Jimmy and Timothy each have family histories of problematic reactions to chickenpox and other herpesviruses, raising concern they might have been unusually vulnerable to the high-dose chickenpox vaccines. Parents of other autistic children the same age who lived in the same Olympia neighborhood say they saw a similar pattern: problems with those viruses in their families; separate but in most cases simultaneous MMR and chickenpox shots by 15 months; and the onset of regressive autism in their children prior to 18 months of age.
Both Kimberly Baltzley and Jennifer Flinton said they do not know if the trial, the physical illnesses and the subsequent autism diagnoses are related in any way. They are concerned, though, that both cases fit with a controversial theory: because of immune interference, combination live-virus vaccines might warp the body's normal immune response, trigger persistent infection by one or more of the viruses and cause delayed but devastating damage to the child's developing brain -- namely, regressive autism.
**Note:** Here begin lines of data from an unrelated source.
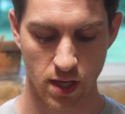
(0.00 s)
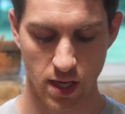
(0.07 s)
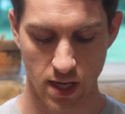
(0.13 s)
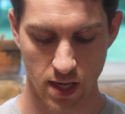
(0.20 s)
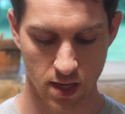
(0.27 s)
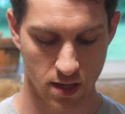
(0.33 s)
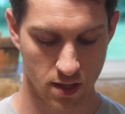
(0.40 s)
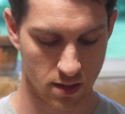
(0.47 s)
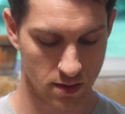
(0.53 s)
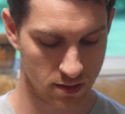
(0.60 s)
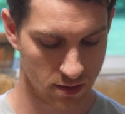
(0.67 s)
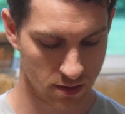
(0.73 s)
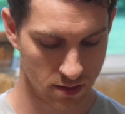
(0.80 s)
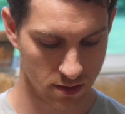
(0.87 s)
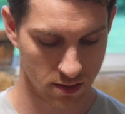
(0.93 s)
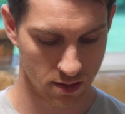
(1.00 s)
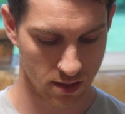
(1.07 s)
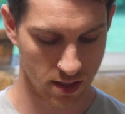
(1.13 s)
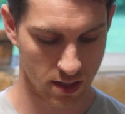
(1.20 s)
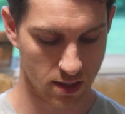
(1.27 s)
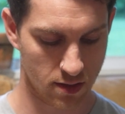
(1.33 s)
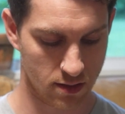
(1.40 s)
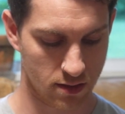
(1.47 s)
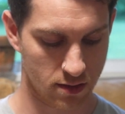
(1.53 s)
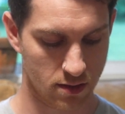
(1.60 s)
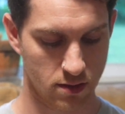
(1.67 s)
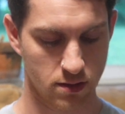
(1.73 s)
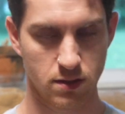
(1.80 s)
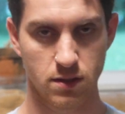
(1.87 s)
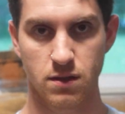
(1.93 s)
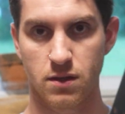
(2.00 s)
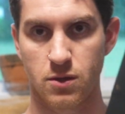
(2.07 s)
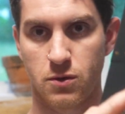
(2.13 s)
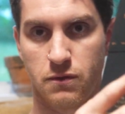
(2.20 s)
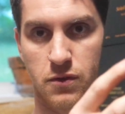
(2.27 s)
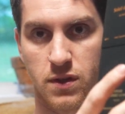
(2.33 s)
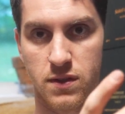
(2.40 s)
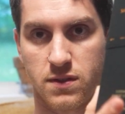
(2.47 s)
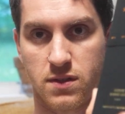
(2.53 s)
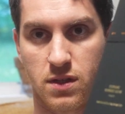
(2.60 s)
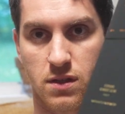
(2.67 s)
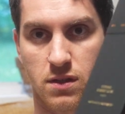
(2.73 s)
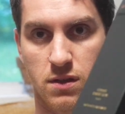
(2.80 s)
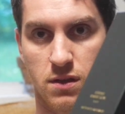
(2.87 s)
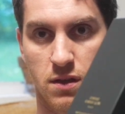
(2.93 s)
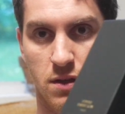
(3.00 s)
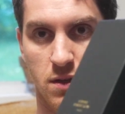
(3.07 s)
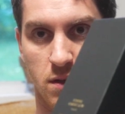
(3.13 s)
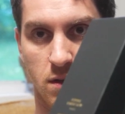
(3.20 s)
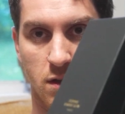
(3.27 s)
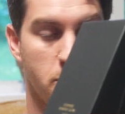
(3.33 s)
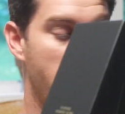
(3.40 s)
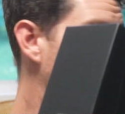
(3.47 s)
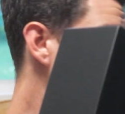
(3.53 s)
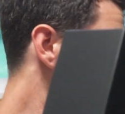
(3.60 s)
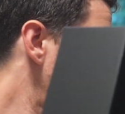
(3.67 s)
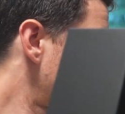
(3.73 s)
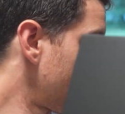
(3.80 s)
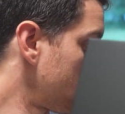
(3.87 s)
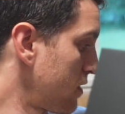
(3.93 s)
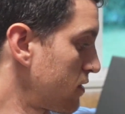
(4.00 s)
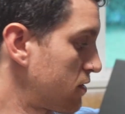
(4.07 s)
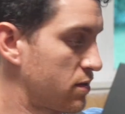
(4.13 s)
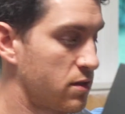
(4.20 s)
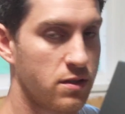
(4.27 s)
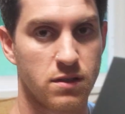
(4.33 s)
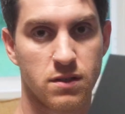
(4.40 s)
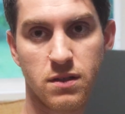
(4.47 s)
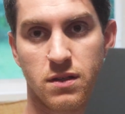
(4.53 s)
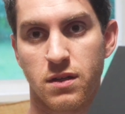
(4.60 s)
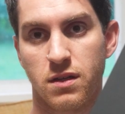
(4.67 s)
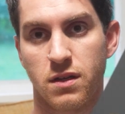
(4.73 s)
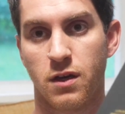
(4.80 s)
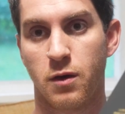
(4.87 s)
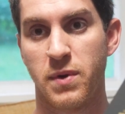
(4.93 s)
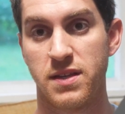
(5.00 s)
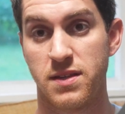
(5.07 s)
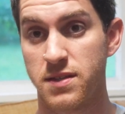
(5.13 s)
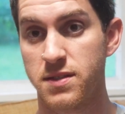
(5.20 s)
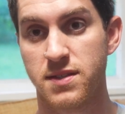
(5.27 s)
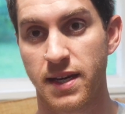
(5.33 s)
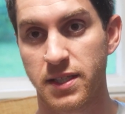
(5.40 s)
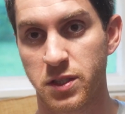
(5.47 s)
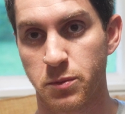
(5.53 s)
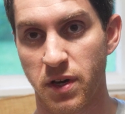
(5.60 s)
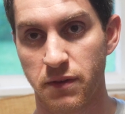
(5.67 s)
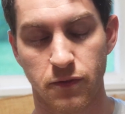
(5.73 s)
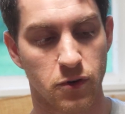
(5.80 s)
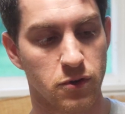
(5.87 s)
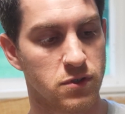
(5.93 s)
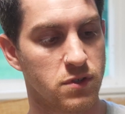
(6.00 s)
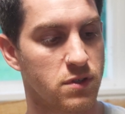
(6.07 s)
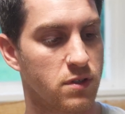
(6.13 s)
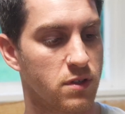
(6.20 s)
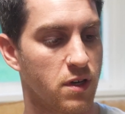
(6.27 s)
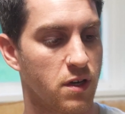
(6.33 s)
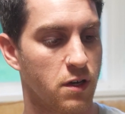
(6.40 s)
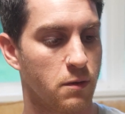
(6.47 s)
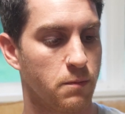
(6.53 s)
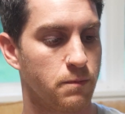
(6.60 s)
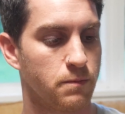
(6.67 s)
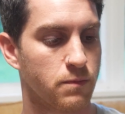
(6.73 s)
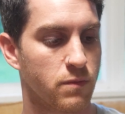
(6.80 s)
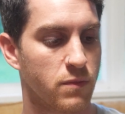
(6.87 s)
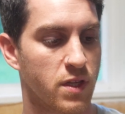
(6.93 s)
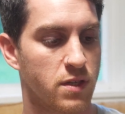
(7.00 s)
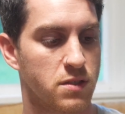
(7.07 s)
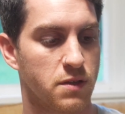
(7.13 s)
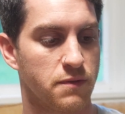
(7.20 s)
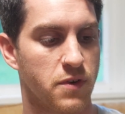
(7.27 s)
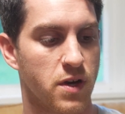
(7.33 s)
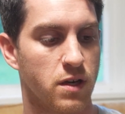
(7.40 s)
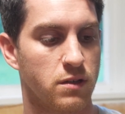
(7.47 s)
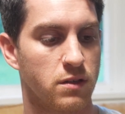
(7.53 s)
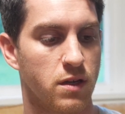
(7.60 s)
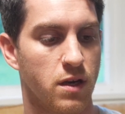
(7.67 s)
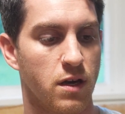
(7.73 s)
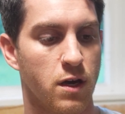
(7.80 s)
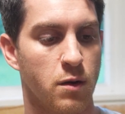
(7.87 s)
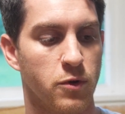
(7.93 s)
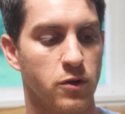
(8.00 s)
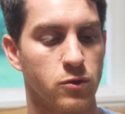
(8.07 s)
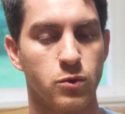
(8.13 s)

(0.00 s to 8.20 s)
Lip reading: And it's, I don't know if you can see the packaging on this. This is actually my first Stephane Humbert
Federal health authorities and Merck said there is no evidence of such a biological mechanism -- calling it "theoretical only" -- or any link between vaccinations and the disorder. There is no dispute, however, that vaccines can trigger physical and neurological problems.
Merck is conducting an ongoing study of fever-related seizures following ProQuad immunization, a study the FDA cited when it approved ProQuad last September.
"Merck will conduct a large-scale observational post-licensure safety study to evaluate the rate of febrile seizures in recipients of ProQuad in 25,000 subjects," the FDA's Norman W. Baylor, director of the Office of Vaccines Research and Review, wrote Merck in the approval letter.
The study was to begin in January and be completed by June 2008, the approval letter said.
"A seizure is an abnormal electrical discharge from the brain," according to the pediatric neurology Web site childbrain.com.
As Jennifer Flinton thought back over Jimmy's ProQuad clinical trial, she realized something. There had been no second blood draw to test for immunity, despite the protocol detailed on the consent form:
"At the second visit the study doctor or staff will draw a blood sample ... to determine if your child has responded to the vaccination. ... If the study vaccine works for your child, it may protect your child against developing meales, mumps, rubella, and chickenpox. On the other hand, it may not work for your child and there may be no benefit."
Jennifer recently asked the doctor about that and says she was told the study already had enough data when it came time to draw Jimmy's blood; the information was no longer needed for the clinical trial.
So along with concern the vaccine might not have been safe for Jimmy, no one knows if it worked, either.